== EXERCISE ==
Every line of the data should be written out exactly, with the pictures left out.
[GIVEN RECORDS — start]
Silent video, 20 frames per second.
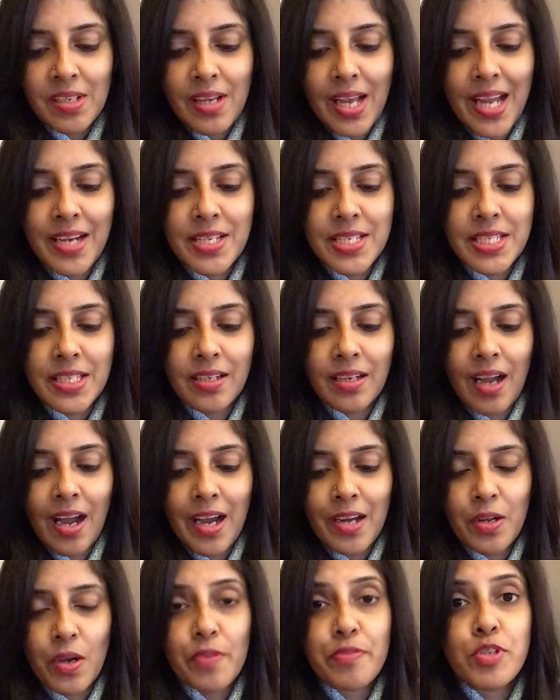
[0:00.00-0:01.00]
and is a
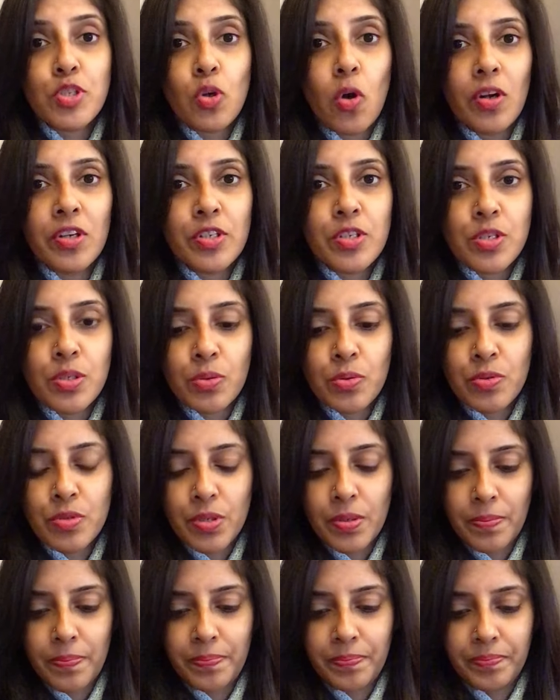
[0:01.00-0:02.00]
card of solitude,
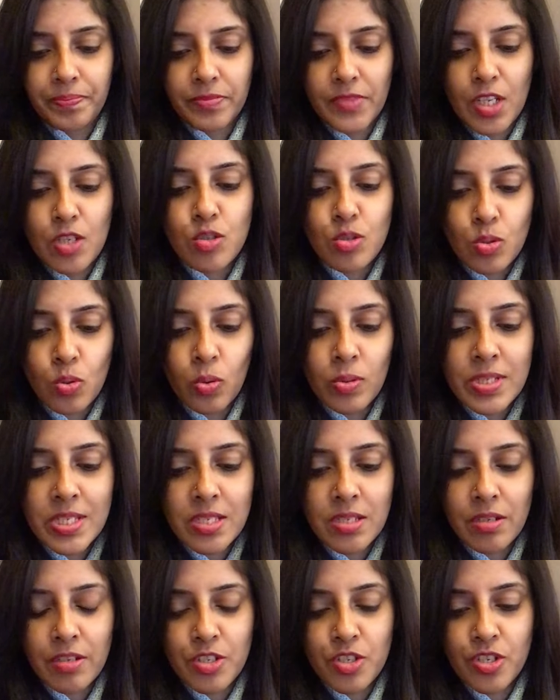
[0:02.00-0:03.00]
soul
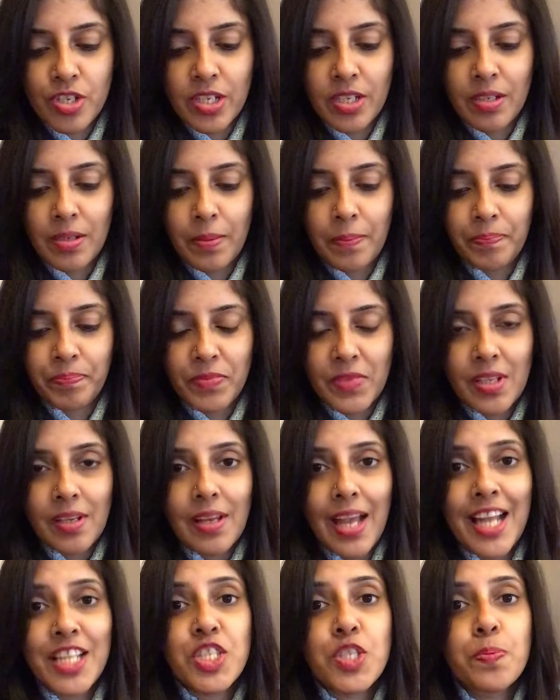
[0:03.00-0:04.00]
searching,
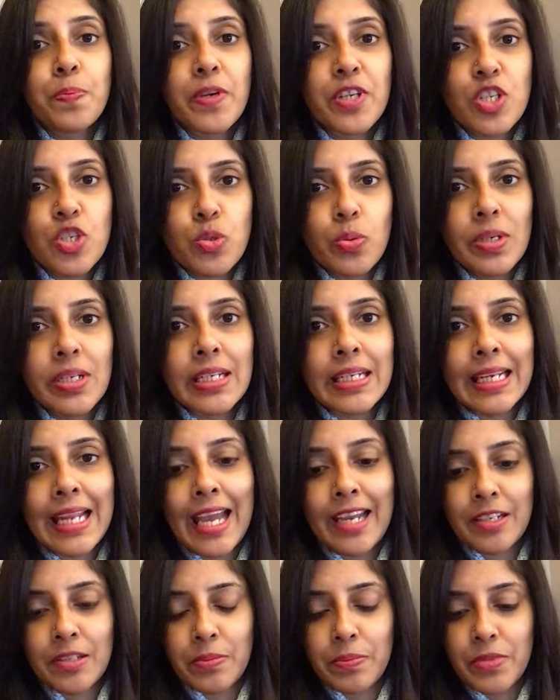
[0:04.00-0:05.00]
and spiritual
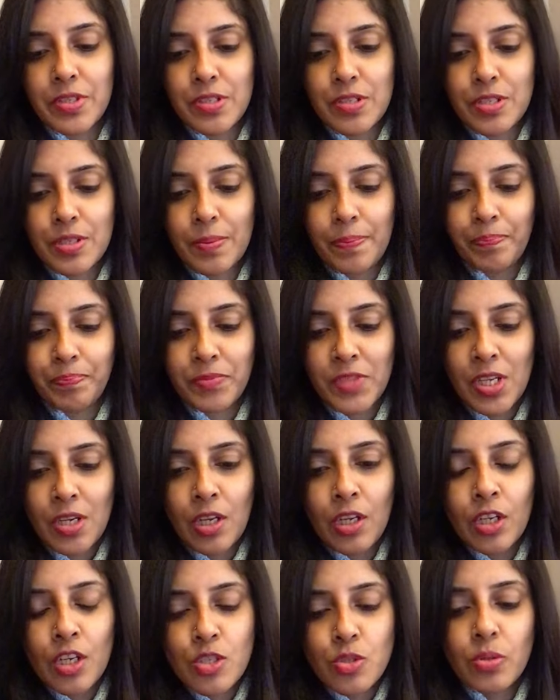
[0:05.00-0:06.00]
enlightenment.
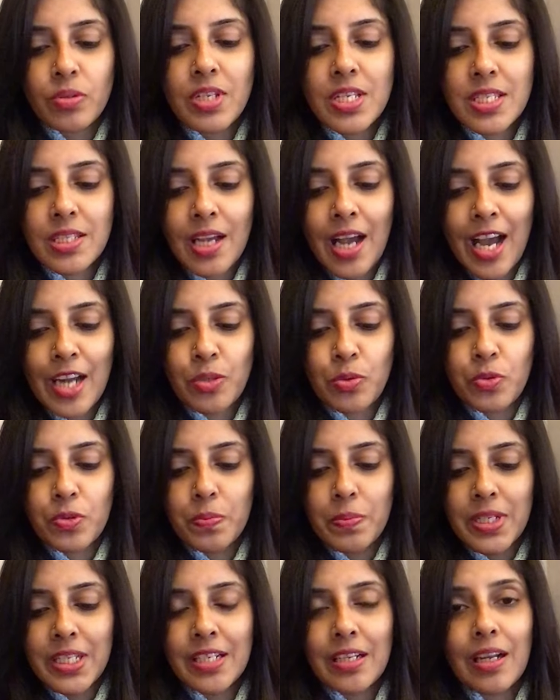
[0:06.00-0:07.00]
So, this card could
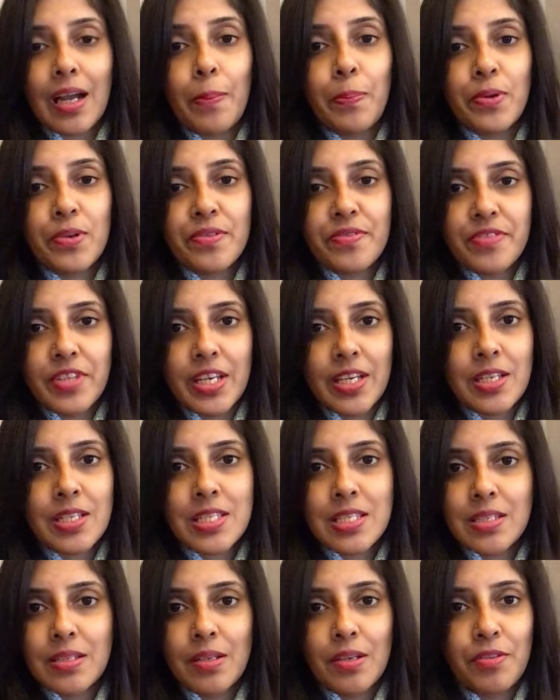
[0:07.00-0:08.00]
mean a couple of
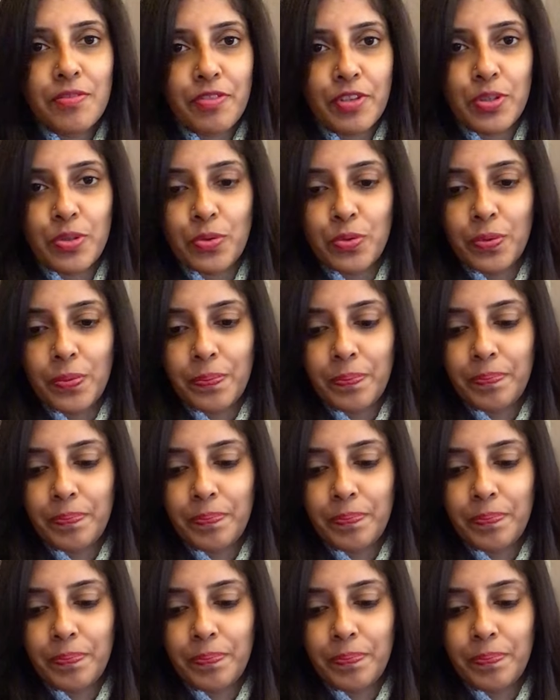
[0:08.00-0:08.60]
things for you.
[GIVEN RECORDS — finish]
== YOUR SOLUTION ==
Silent video, 20 frames per second.
[0:00.00-0:01.00]
and is a
[0:01.00-0:02.00]
card of solitude,
[0:02.00-0:03.00]
soul
[0:03.00-0:04.00]
searching,
[0:04.00-0:05.00]
and spiritual
[0:05.00-0:06.00]
enlightenment.
[0:06.00-0:07.00]
So, this card could
[0:07.00-0:08.00]
mean a couple of
[0:08.00-0:08.60]
things for you.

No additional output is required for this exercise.